Takbir hari raya sudah
terdengar sore itu. Suara takbir hari raya akan selalu membawa ingatku padamu, Pak.
Biasanya engkau pulang lebih cepat dan dengan cerewet menyuruh kami berlima
cepat-cepat membayarkan zakat ke masjid, atau ke tetangga dekat rumah, atau ke
mushola. Dan biasanya itu menguras emosi. Kami biasanya berangkat ke masjid
dengan langkah gontai, atau mengetuk pintu tetangga dengan tak sabar, agar bisa
segera kembali ke rumah, menunggu adzan Maghrib dikumandangkan sembari
menyiapkan lontong buatan Mbah Mi yang telah matang, juga semur yang sudah
mengepul aromanya. Kalau ingat itu, aku ingin tersenyum. Rasanya, justru
hal-hal kecil macam itu yang kurindukan sekarang, setiap kali lebaran
akan menjelang.
Ini lebaran kedua kami tanpamu.
Maksudku, Idul Fitri kedua tanpamu di sisi kami semua. Pak, Yutia menikah
sesuai tanggal yang engkau tetapkan setahun lalu. Yutia dan A Ipang jadi
menikah, sebulan sebelum Ramadhan, dua bulan setelah kepergianmu. Jadi,
keluarga ini bertambah seorang lagi. Jadi, lebaran yang kami kira akan begitu
sepi tanpamu, langsung dihadiahi seseorang untuk melengkapi kami berenam. Iya,
kami berlebaran dengan A Ipang di antara kami tahun lalu.
Duka masih membekas kala itu.
Tempat ini masih begitu asing bagi kami, namun bukankah rasa asingpun akan
segera menguap seiring waktu? Maka, meskipun asing terasa, begitu menenteramkan
bagi kami. Dan untuk itu, terima kasih telah menitipkan kami di sini.
Pak, ini lebaran kedua tanpamu.
Tahun ini, kami melaluinya berempat. Mamah, Yulan, Dede, dan aku. Yutia dan Ik
menikmati hari pertama lebaran di rumah mertuanya. Rumah terasa semakin sepi.

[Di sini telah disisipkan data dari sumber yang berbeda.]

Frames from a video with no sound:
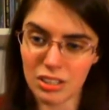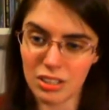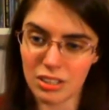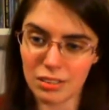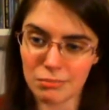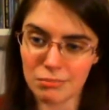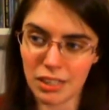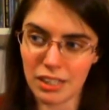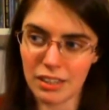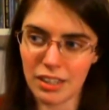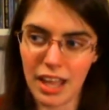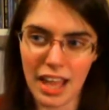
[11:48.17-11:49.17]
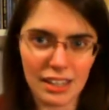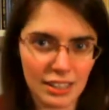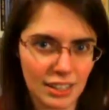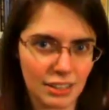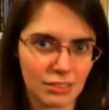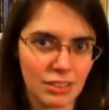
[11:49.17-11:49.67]
and the
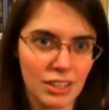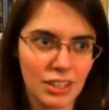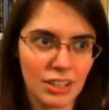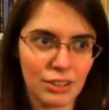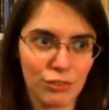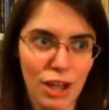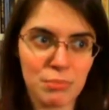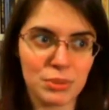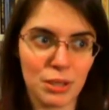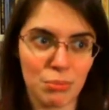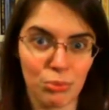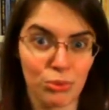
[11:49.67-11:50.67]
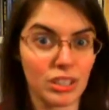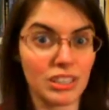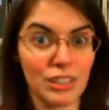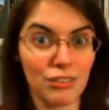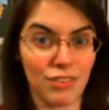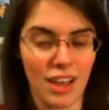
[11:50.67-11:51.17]
ending wraps up
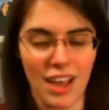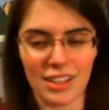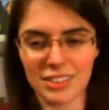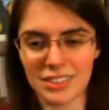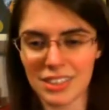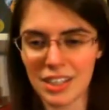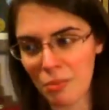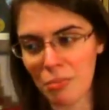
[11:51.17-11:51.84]
really fast.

Tapi bagiku tak masalah, justru aku bisa menikmati kenangan-kenangan bersamamu,
menikmati saat-saat aku menggandeng tanganmu selepas shalat Idul Fitri dan kita
berjalan beriringan. Atau saat-saat engkau tak lagi menyertai kami shalat Idul
Fitri, dan menunggu kepulangan kami dari masjid di teras rumah kita yang dulu. Ah, rasanya itu syahdu sekali.
Pak, aku hanya rindu padamu.
Rindu yang tak dapat kutahan lewat doa-doa. Mungkin dengan menulis ini, akan
membantuku mengurai rindu ini. Tak
apa-apa, kan?
Lantas tiba-tiba, adikmu datang
berkunjung. Bersama tiga orang anaknya. Engkau tentu masih ingat Indra, Ela,
dan Ferry kan? Mereka telah tumbuh dewasa. Tahun depan, Indra akan lulus dari
SMK. Mereka sudah tak lagi berlarian ke sana-kemari ketika datang seperti dulu.
Bahkan acap kali mereka hanya tersenyum malu-malu. Entah sudah berapa lama aku
tak melihat mereka.
Dan, keesokan harinya,
tiba-tiba rumah menjadi riuh rendah. Yutia, Ik, dan suami mereka, A Ipang dan A
Nazar datang. Sungguh, aku menjalani hari raya dengan suka cita. Aku tak bisa
menahan rindu untuk bertemu mereka sampai-sampai terus menggerutu kapan mereka
berempat bisa datang ke rumah. Pak, sepekan sebelum hari raya, tengah malam
sekali ketika aku baru saja terbangun, aku mendapati sebuah pesan di ponsel ku.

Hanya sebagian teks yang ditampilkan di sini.